DATA SECTION:
--- START ---

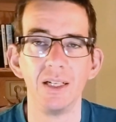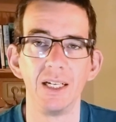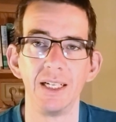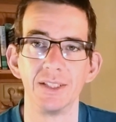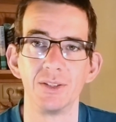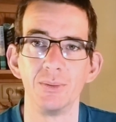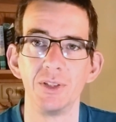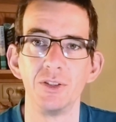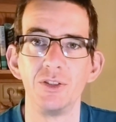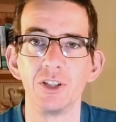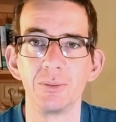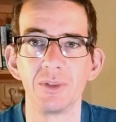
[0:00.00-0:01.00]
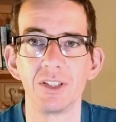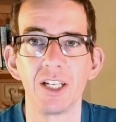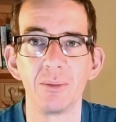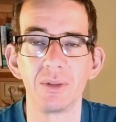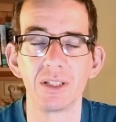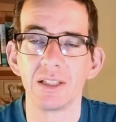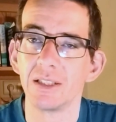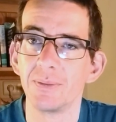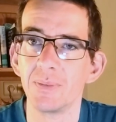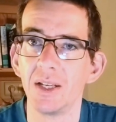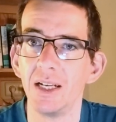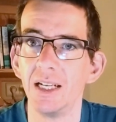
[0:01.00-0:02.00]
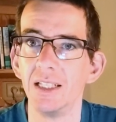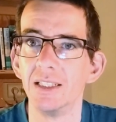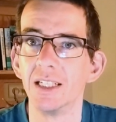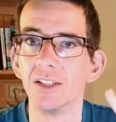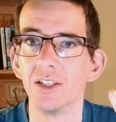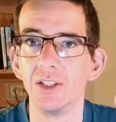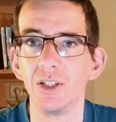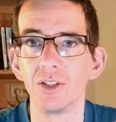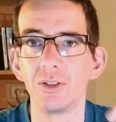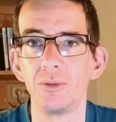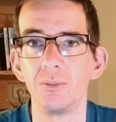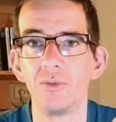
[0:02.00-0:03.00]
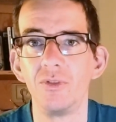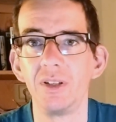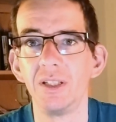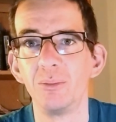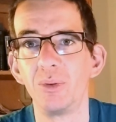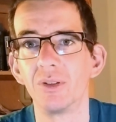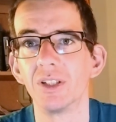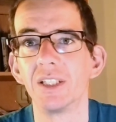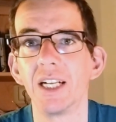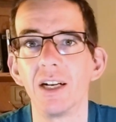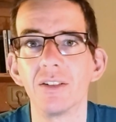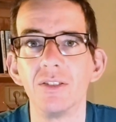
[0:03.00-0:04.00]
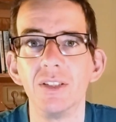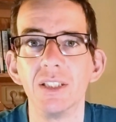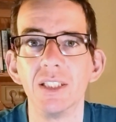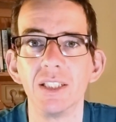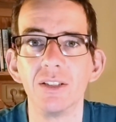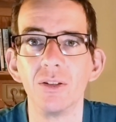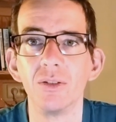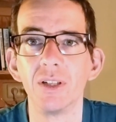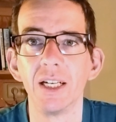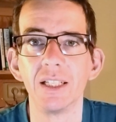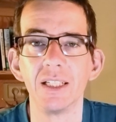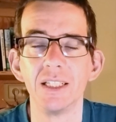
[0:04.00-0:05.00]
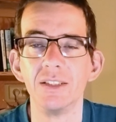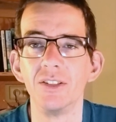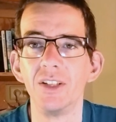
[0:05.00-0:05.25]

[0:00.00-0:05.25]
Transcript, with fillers: as with the German Shepherds. Then another very important characteristic to look at is the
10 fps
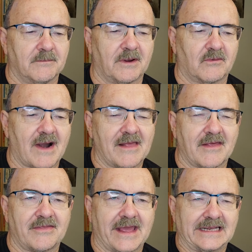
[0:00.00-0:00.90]
but
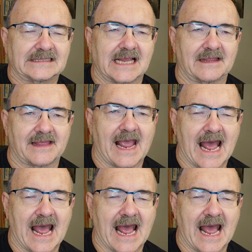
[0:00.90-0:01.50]
rather they set the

--- END ---

ABOUT THIS TASK: Produce the material above again in full, with identical lines and no pictures.

RESPONSE AREA:
[0:00.00-0:01.00]
[0:01.00-0:02.00]
[0:02.00-0:03.00]
[0:03.00-0:04.00]
[0:04.00-0:05.00]
[0:05.00-0:05.25]

[0:00.00-0:05.25]
Transcript, with fillers: as with the German Shepherds. Then another very important characteristic to look at is the
10 fps
[0:00.00-0:00.90]
but
[0:00.90-0:01.50]
rather they set the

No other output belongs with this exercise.